Reviewed by Caroline Petherick

Buy this book

I have a keen interest in the development of language, so I was eagerly looking forward to reading this book. I found its appearance inviting, and the blurb further whetted my appetite:

Jean-Louis Dessalles explores the co-evolutionary paths of biology, culture, and the great human edifice of language … He provides searchingly original answers to such fundamental paradoxes as whether we acquired our great gift in order to talk or so as to be able to think. This challenging and original account will appeal to all those interested in the origins of language and the evolution of human behaviour.

That's me, all right!

Disillusionment

But I was to be swiftly disillusioned, because I simply couldn't make head or tail of the text. I don't have either the existing knowledge or the will to acquire it in order to understand what is meant by information along the lines of: 'The means we have at our disposal for conceptualizing statements are not limited to mapping the segmenting of theme and reference point.'

I gloomily realised I was tackling something way, way beyond my ability.

Persistence

But I persisted, and when I came across an explanation of the mirror paradox – the one that goes 'Why do mirrors invert left-right but not top-bottom?' my spirits rose afresh. After all, this had been elegantly explained back in the early 1960s by Martin Gardner in a couple of sentences in The Ambidextrous Universe.

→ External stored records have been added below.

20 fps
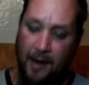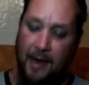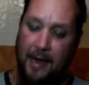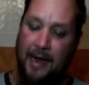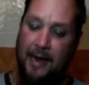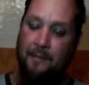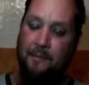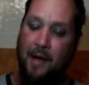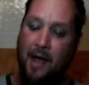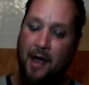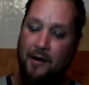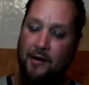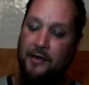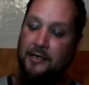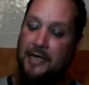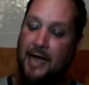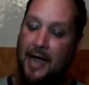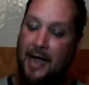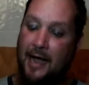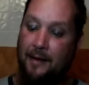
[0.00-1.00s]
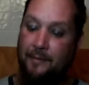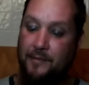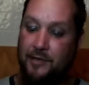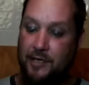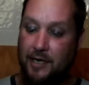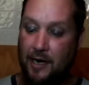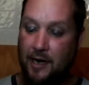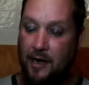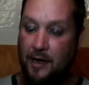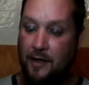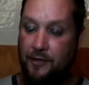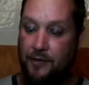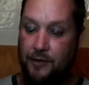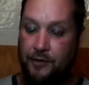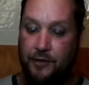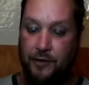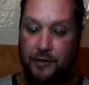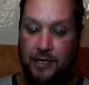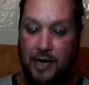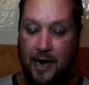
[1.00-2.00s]
In modern times, the
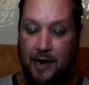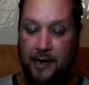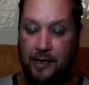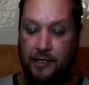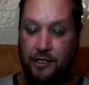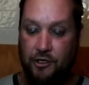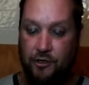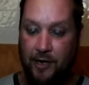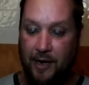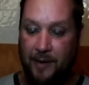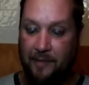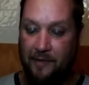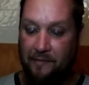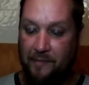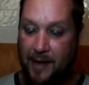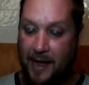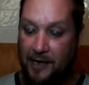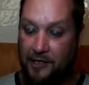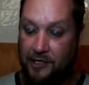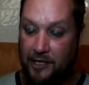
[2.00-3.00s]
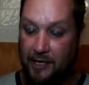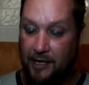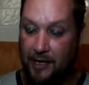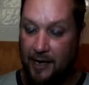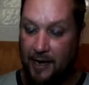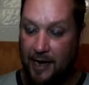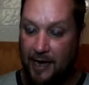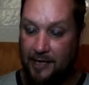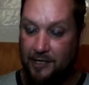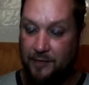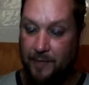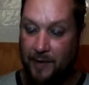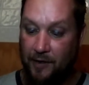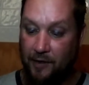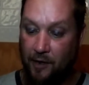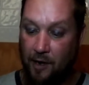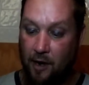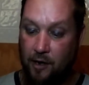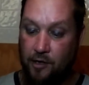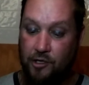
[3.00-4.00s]
Teutonic stream of magic has
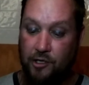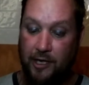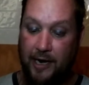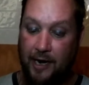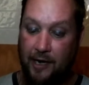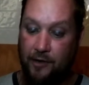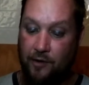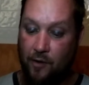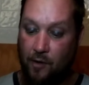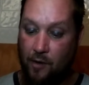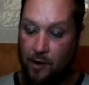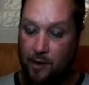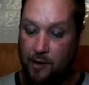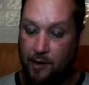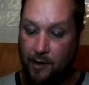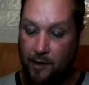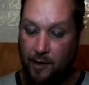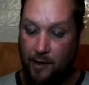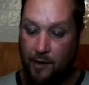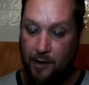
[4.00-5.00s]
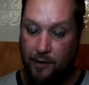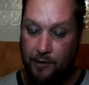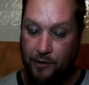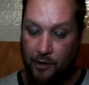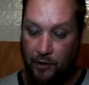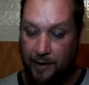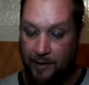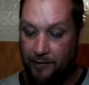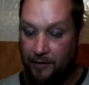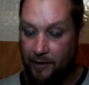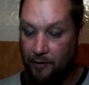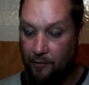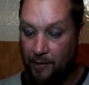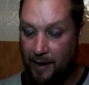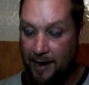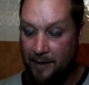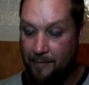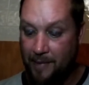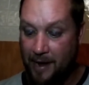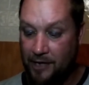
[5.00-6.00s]
been largely ignored during the
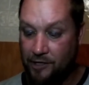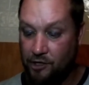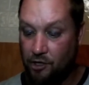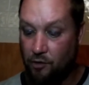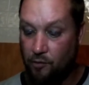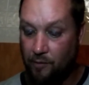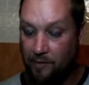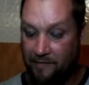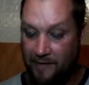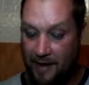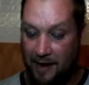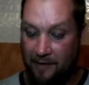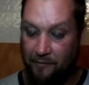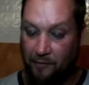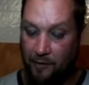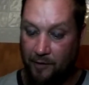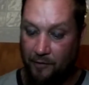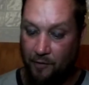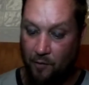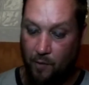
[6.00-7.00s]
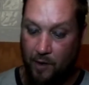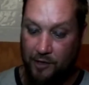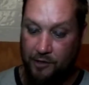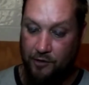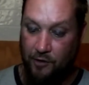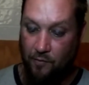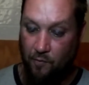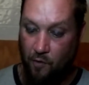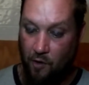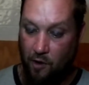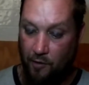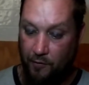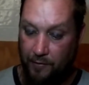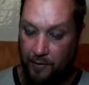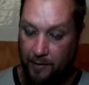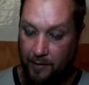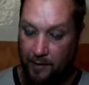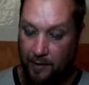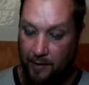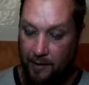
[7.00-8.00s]
great magical revival in the Western world.
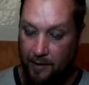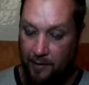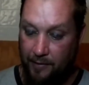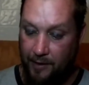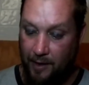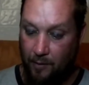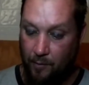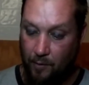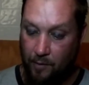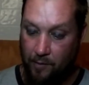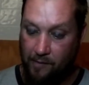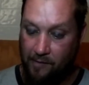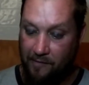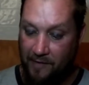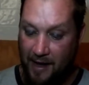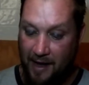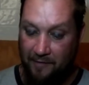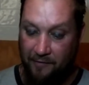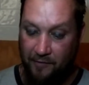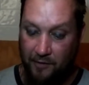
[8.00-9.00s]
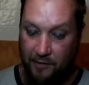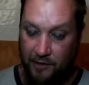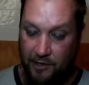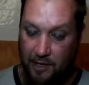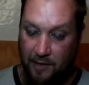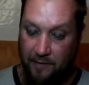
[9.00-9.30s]
There were revivals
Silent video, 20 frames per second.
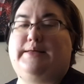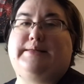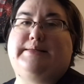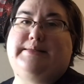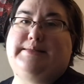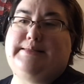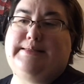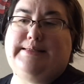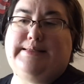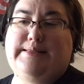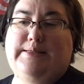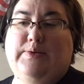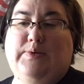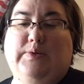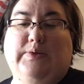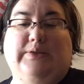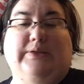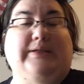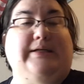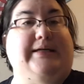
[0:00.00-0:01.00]
This
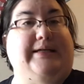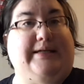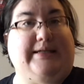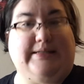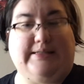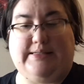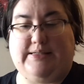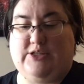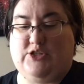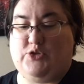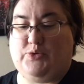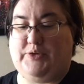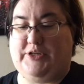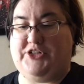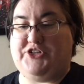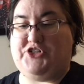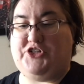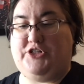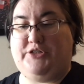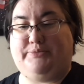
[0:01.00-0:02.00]
whole lighting
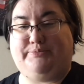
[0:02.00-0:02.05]
situation.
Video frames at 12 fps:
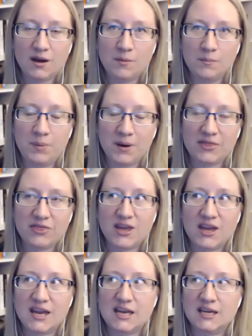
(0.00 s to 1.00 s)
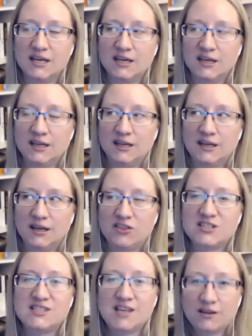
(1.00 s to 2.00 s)
But the
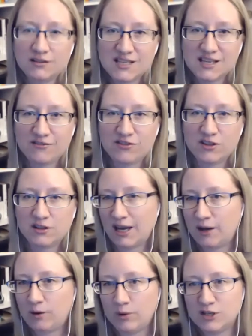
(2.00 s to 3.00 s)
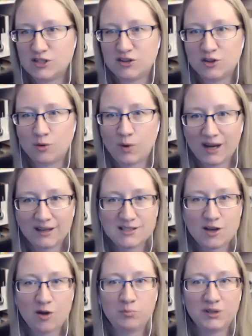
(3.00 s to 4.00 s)
subtlety of the language and the way it's
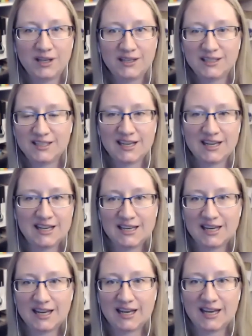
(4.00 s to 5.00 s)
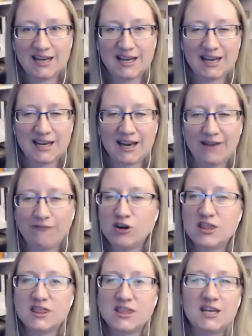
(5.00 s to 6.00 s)
all blended in,
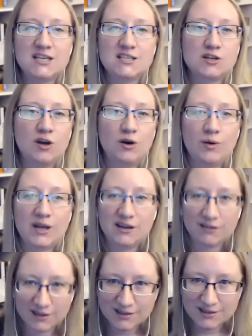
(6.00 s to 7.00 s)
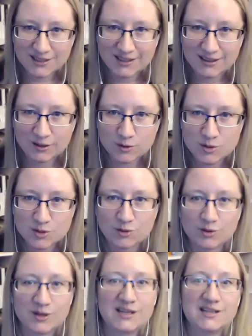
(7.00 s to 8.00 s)
everything is coherent in those
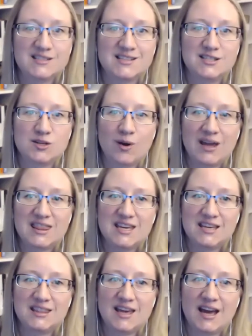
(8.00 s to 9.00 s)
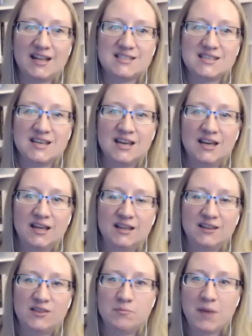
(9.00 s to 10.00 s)
stories. And so I think that's
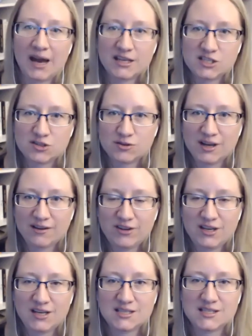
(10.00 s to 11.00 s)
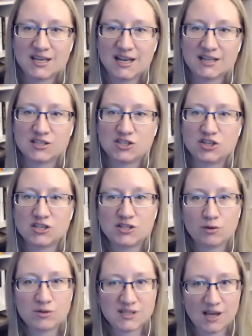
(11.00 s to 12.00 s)
the mastery of it, is it's just
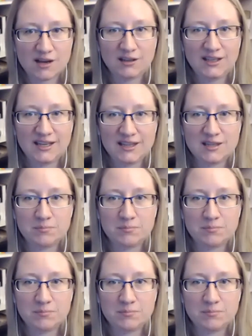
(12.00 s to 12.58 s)
so subtly in the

So I embarked on the explanation of it in this book, in the hope that I'd be able to cope with something I already had a fair working knowledge of … but by the time I had read one-and-a-half pages of in-depth analysis, my head was spinning.

So I gave up. For all I know, this book is brilliantly written, translated and edited, and may well be of considerable value in the right hands. But those hands are not mine.